> _WHAT THE TASK REQUIRES_
Without reproducing any image, print the listing below exactly.

[Start of section]

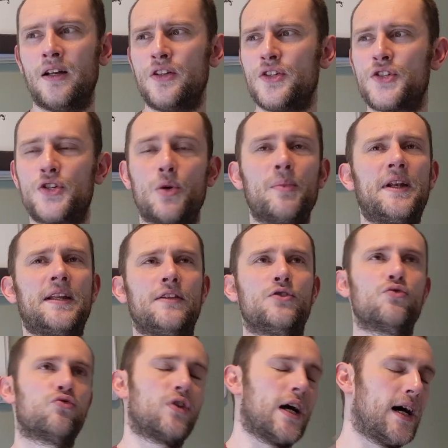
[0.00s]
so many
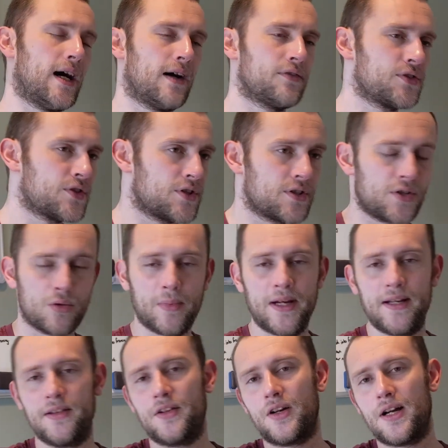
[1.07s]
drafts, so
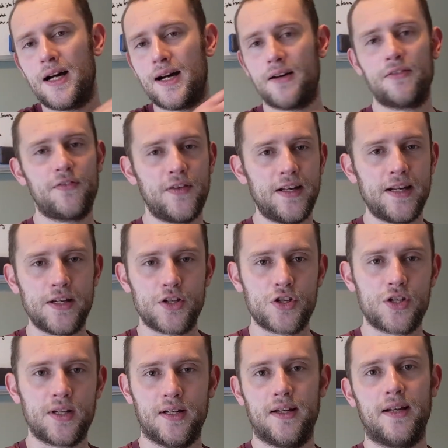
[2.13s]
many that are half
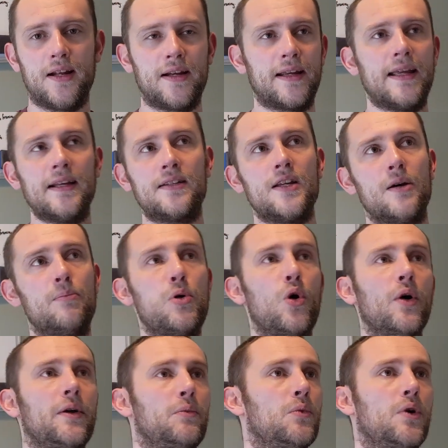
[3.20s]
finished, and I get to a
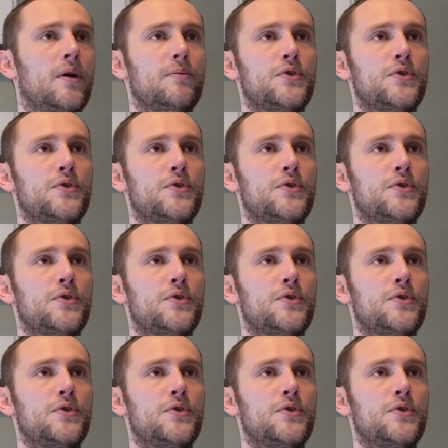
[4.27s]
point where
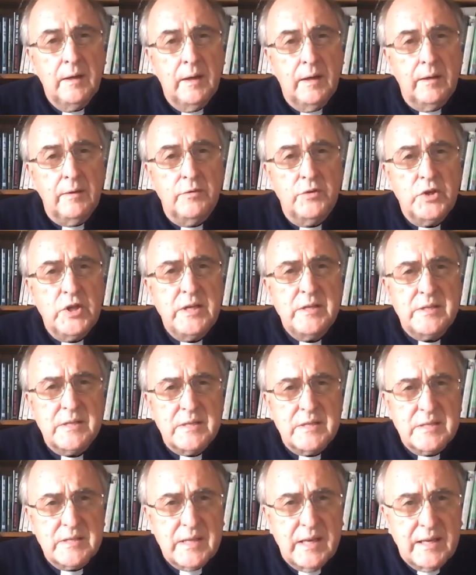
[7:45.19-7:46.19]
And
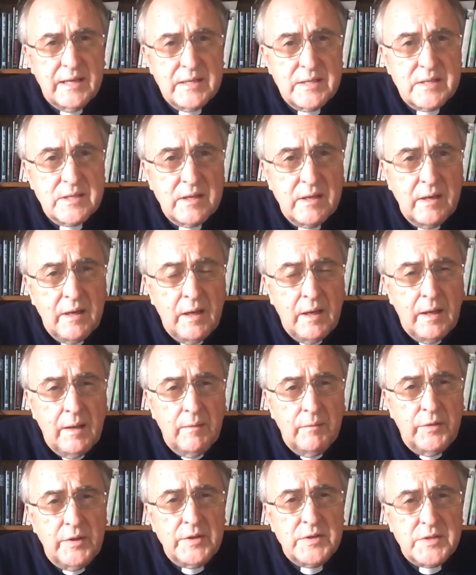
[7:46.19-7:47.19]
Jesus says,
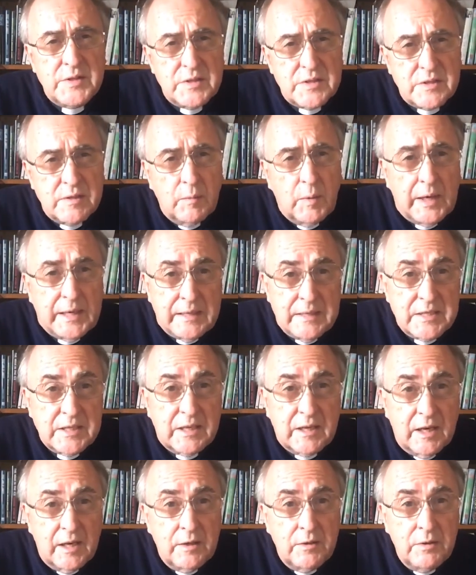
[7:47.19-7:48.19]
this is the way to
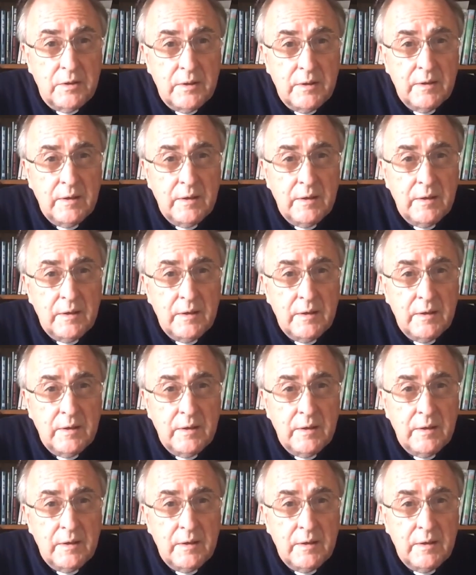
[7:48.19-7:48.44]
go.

[End of section]

> _RESPONSE AREA_
[0.00s]
so many
[1.07s]
drafts, so
[2.13s]
many that are half
[3.20s]
finished, and I get to a
[4.27s]
point where
[7:45.19-7:46.19]
And
[7:46.19-7:47.19]
Jesus says,
[7:47.19-7:48.19]
this is the way to
[7:48.19-7:48.44]
go.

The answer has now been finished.